> RECORDED DATA:
== == ==
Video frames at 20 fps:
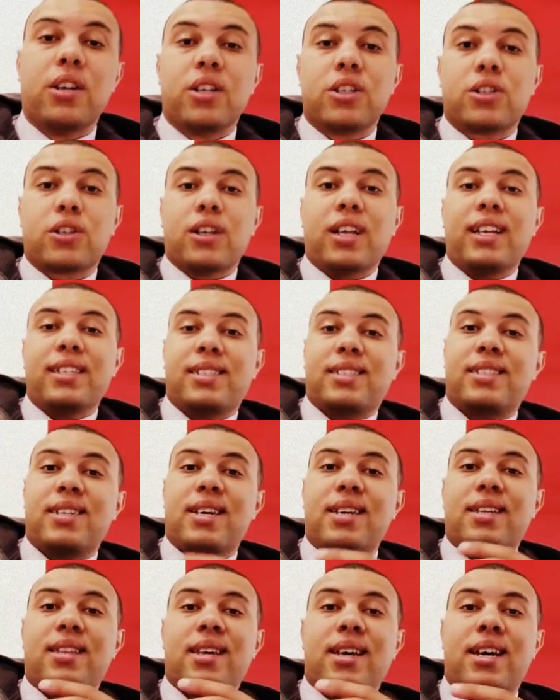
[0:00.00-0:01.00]
So let's
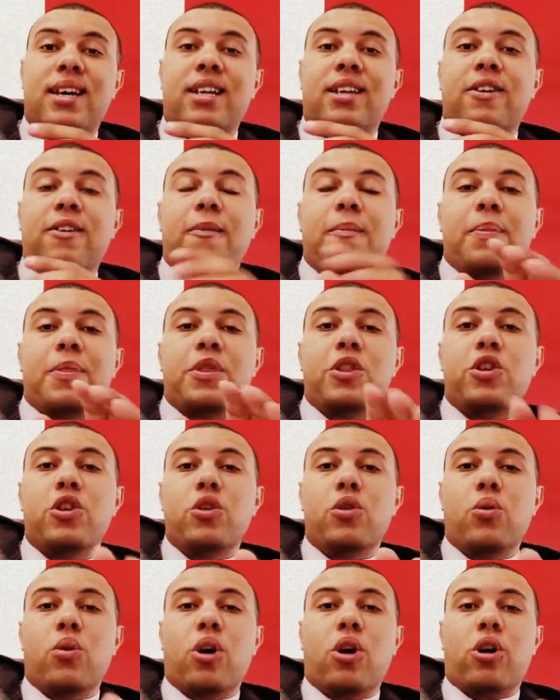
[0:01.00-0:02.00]
say that
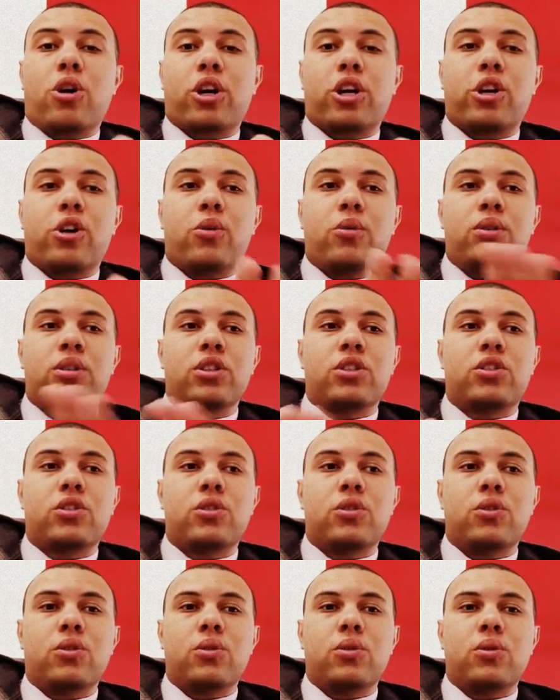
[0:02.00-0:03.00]
you are going
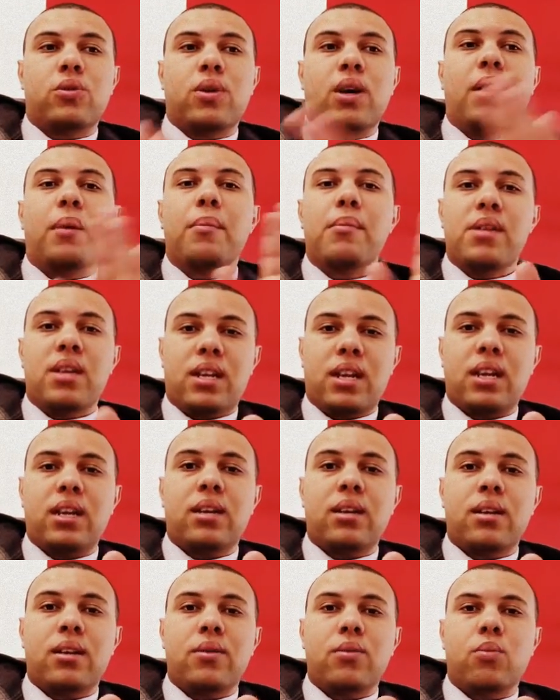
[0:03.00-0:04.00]
to a
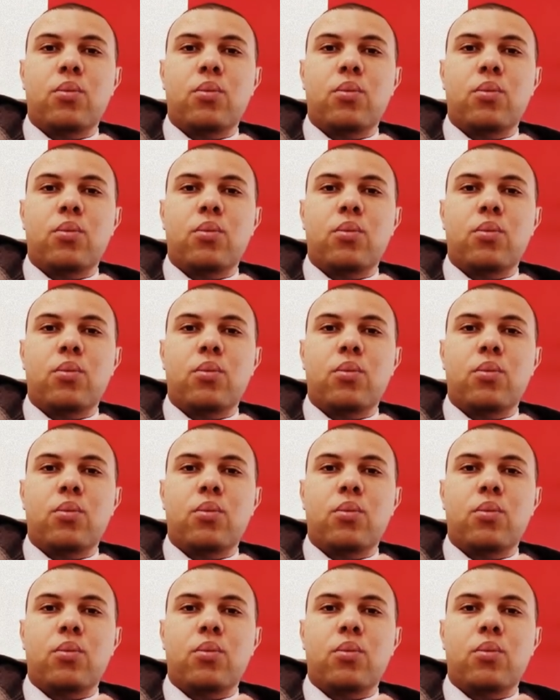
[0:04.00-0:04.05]
meeting.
== == ==
> EXERCISE OBJECTIVE: Give the material above again exactly as it stands, minus any images.

> EXERCISE OUTPUT:
Video frames at 20 fps:
[0:00.00-0:01.00]
So let's
[0:01.00-0:02.00]
say that
[0:02.00-0:03.00]
you are going
[0:03.00-0:04.00]
to a
[0:04.00-0:04.05]
meeting.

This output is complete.